TRY IT:
Lines holding the word "frames" are the ones to copy from the data below.

_____

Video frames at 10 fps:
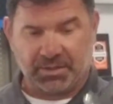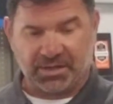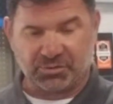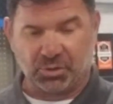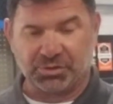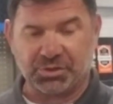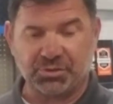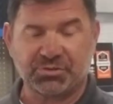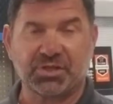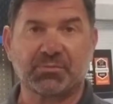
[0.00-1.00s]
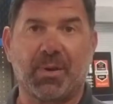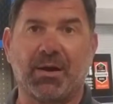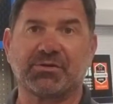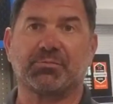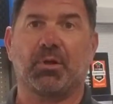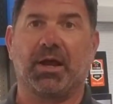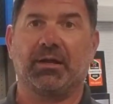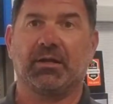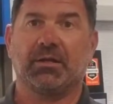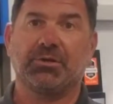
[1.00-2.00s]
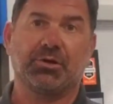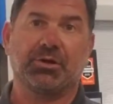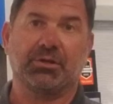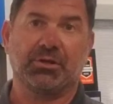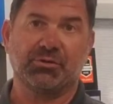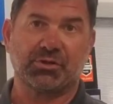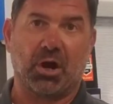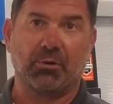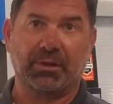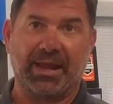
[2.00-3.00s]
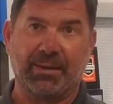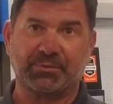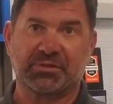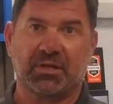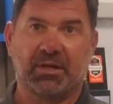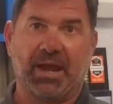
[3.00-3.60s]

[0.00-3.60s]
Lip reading: As long as you use this power supply, you can use our lamps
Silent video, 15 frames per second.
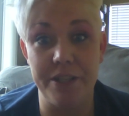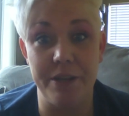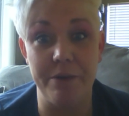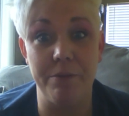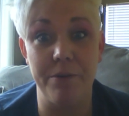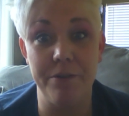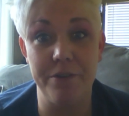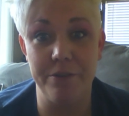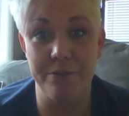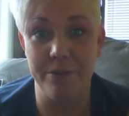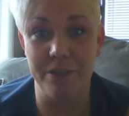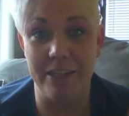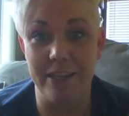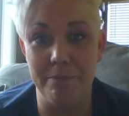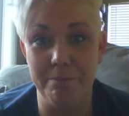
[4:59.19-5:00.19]
they were doing
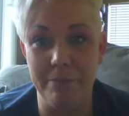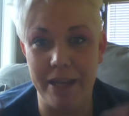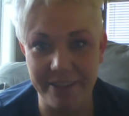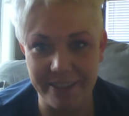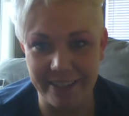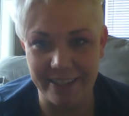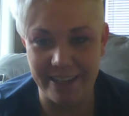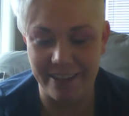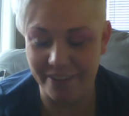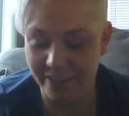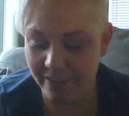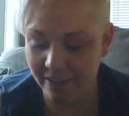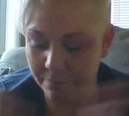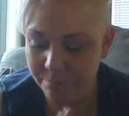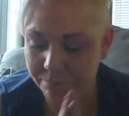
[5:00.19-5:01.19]
a lot of mess
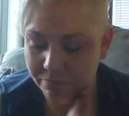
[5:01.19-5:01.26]
together.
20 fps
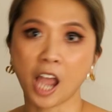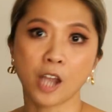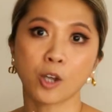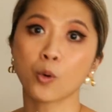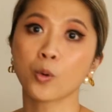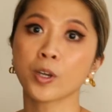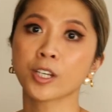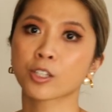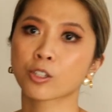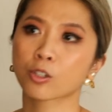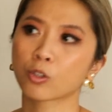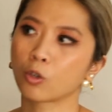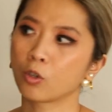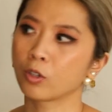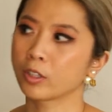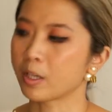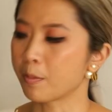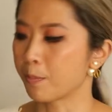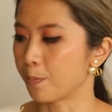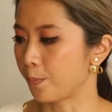I always
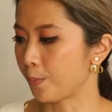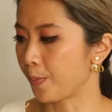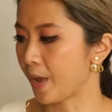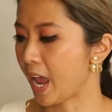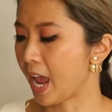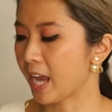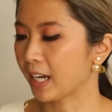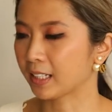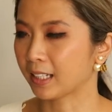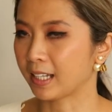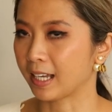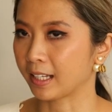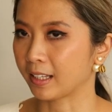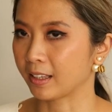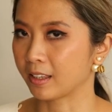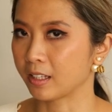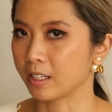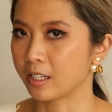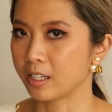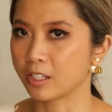thought a bag
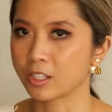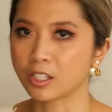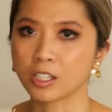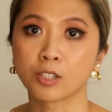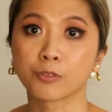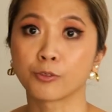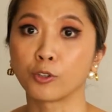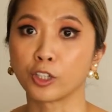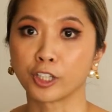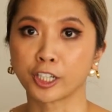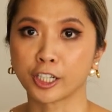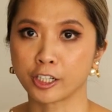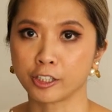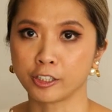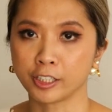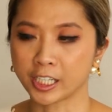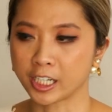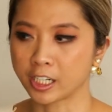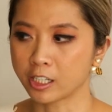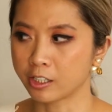like this is for
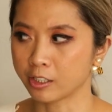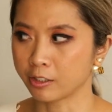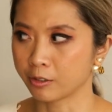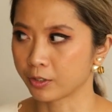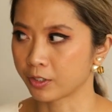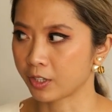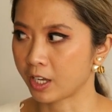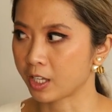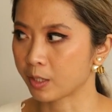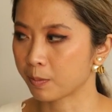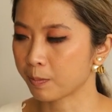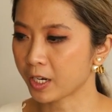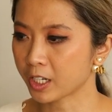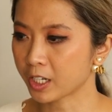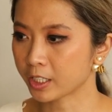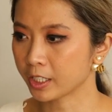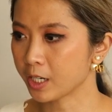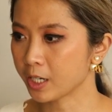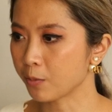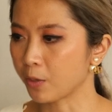girly girls,
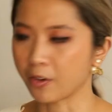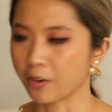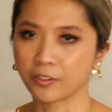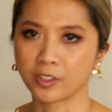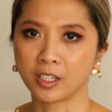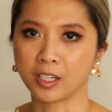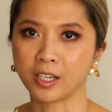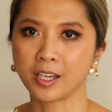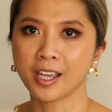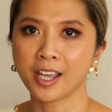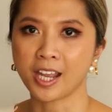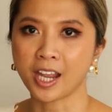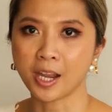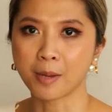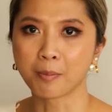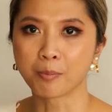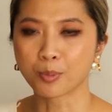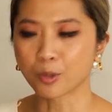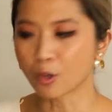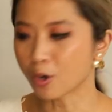especially with the
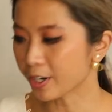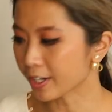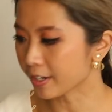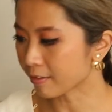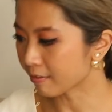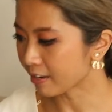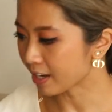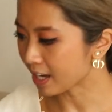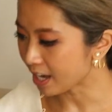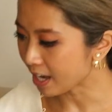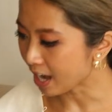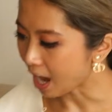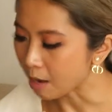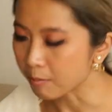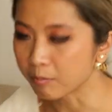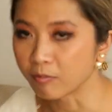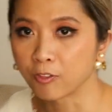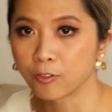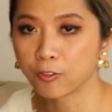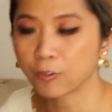embroidery
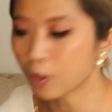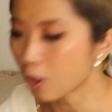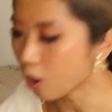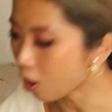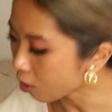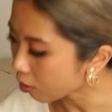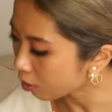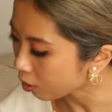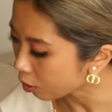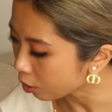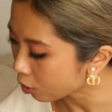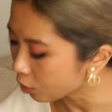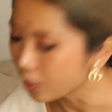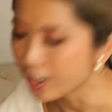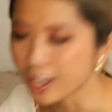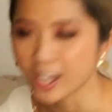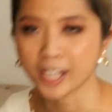and floral.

_____

ANSWER BOX:
Video frames at 10 fps:
Silent video, 15 frames per second.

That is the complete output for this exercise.